## PROBLEM STATEMENT
Restate the records below word for word, leaving nothing out.

## SUPPLIED INFORMATION
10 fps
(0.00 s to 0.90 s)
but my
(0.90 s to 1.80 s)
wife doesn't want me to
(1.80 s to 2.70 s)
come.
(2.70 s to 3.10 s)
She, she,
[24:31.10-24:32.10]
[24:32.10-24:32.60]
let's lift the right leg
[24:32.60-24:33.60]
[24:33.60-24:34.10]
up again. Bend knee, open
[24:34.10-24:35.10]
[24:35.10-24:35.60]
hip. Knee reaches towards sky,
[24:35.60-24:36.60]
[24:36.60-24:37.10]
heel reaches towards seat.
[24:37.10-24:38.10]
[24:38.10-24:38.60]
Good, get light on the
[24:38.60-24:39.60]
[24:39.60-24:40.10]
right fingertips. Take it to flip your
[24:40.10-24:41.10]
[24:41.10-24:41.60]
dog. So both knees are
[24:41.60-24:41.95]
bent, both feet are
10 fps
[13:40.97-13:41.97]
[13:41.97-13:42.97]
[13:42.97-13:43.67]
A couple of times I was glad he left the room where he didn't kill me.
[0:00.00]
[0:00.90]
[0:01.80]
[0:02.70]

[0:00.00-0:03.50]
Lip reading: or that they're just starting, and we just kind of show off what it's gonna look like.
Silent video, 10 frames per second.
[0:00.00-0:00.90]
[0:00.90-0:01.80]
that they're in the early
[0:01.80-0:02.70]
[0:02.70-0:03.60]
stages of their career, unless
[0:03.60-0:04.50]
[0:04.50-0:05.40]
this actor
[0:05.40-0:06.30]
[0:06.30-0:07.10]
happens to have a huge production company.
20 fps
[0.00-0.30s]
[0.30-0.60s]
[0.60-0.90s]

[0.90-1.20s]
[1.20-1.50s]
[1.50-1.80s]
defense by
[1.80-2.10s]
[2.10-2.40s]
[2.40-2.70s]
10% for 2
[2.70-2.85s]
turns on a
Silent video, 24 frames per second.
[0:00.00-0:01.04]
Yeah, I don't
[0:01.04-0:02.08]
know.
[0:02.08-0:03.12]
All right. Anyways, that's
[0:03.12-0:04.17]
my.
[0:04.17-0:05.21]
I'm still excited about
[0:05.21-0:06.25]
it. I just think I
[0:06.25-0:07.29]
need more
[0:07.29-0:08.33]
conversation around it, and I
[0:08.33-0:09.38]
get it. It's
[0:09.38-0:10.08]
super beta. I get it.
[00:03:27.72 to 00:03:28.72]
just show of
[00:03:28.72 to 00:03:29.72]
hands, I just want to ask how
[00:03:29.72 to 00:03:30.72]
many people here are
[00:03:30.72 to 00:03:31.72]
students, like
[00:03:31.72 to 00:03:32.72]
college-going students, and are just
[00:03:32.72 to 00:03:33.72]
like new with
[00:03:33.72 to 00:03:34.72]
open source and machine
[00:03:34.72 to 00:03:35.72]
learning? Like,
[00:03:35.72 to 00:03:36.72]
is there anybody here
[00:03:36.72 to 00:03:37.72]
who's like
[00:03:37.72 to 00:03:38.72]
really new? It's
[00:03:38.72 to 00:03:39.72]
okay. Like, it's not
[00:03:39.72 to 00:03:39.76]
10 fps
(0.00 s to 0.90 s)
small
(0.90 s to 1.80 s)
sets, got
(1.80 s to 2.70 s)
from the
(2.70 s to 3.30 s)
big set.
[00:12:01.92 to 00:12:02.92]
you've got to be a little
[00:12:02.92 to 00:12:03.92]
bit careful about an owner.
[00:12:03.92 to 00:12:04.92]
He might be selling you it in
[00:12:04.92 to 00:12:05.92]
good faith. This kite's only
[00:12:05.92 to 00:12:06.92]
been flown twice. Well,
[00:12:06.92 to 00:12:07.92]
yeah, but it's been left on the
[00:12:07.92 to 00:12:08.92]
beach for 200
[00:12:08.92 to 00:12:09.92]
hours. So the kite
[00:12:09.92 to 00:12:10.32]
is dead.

## ANSWER FOR THE TASK
10 fps
(0.00 s to 0.90 s)
but my
(0.90 s to 1.80 s)
wife doesn't want me to
(1.80 s to 2.70 s)
come.
(2.70 s to 3.10 s)
She, she,
[24:31.10-24:32.10]
[24:32.10-24:32.60]
let's lift the right leg
[24:32.60-24:33.60]
[24:33.60-24:34.10]
up again. Bend knee, open
[24:34.10-24:35.10]
[24:35.10-24:35.60]
hip. Knee reaches towards sky,
[24:35.60-24:36.60]
[24:36.60-24:37.10]
heel reaches towards seat.
[24:37.10-24:38.10]
[24:38.10-24:38.60]
Good, get light on the
[24:38.60-24:39.60]
[24:39.60-24:40.10]
right fingertips. Take it to flip your
[24:40.10-24:41.10]
[24:41.10-24:41.60]
dog. So both knees are
[24:41.60-24:41.95]
bent, both feet are
10 fps
[13:40.97-13:41.97]
[13:41.97-13:42.97]
[13:42.97-13:43.67]
A couple of times I was glad he left the room where he didn't kill me.
[0:00.00]
[0:00.90]
[0:01.80]
[0:02.70]

[0:00.00-0:03.50]
Lip reading: or that they're just starting, and we just kind of show off what it's gonna look like.
Silent video, 10 frames per second.
[0:00.00-0:00.90]
[0:00.90-0:01.80]
that they're in the early
[0:01.80-0:02.70]
[0:02.70-0:03.60]
stages of their career, unless
[0:03.60-0:04.50]
[0:04.50-0:05.40]
this actor
[0:05.40-0:06.30]
[0:06.30-0:07.10]
happens to have a huge production company.
20 fps
[0.00-0.30s]
[0.30-0.60s]
[0.60-0.90s]

[0.90-1.20s]
[1.20-1.50s]
[1.50-1.80s]
defense by
[1.80-2.10s]
[2.10-2.40s]
[2.40-2.70s]
10% for 2
[2.70-2.85s]
turns on a
Silent video, 24 frames per second.
[0:00.00-0:01.04]
Yeah, I don't
[0:01.04-0:02.08]
know.
[0:02.08-0:03.12]
All right. Anyways, that's
[0:03.12-0:04.17]
my.
[0:04.17-0:05.21]
I'm still excited about
[0:05.21-0:06.25]
it. I just think I
[0:06.25-0:07.29]
need more
[0:07.29-0:08.33]
conversation around it, and I
[0:08.33-0:09.38]
get it. It's
[0:09.38-0:10.08]
super beta. I get it.
[00:03:27.72 to 00:03:28.72]
just show of
[00:03:28.72 to 00:03:29.72]
hands, I just want to ask how
[00:03:29.72 to 00:03:30.72]
many people here are
[00:03:30.72 to 00:03:31.72]
students, like
[00:03:31.72 to 00:03:32.72]
college-going students, and are just
[00:03:32.72 to 00:03:33.72]
like new with
[00:03:33.72 to 00:03:34.72]
open source and machine
[00:03:34.72 to 00:03:35.72]
learning? Like,
[00:03:35.72 to 00:03:36.72]
is there anybody here
[00:03:36.72 to 00:03:37.72]
who's like
[00:03:37.72 to 00:03:38.72]
really new? It's
[00:03:38.72 to 00:03:39.72]
okay. Like, it's not
[00:03:39.72 to 00:03:39.76]
10 fps
(0.00 s to 0.90 s)
small
(0.90 s to 1.80 s)
sets, got
(1.80 s to 2.70 s)
from the
(2.70 s to 3.30 s)
big set.
[00:12:01.92 to 00:12:02.92]
you've got to be a little
[00:12:02.92 to 00:12:03.92]
bit careful about an owner.
[00:12:03.92 to 00:12:04.92]
He might be selling you it in
[00:12:04.92 to 00:12:05.92]
good faith. This kite's only
[00:12:05.92 to 00:12:06.92]
been flown twice. Well,
[00:12:06.92 to 00:12:07.92]
yeah, but it's been left on the
[00:12:07.92 to 00:12:08.92]
beach for 200
[00:12:08.92 to 00:12:09.92]
hours. So the kite
[00:12:09.92 to 00:12:10.32]
is dead.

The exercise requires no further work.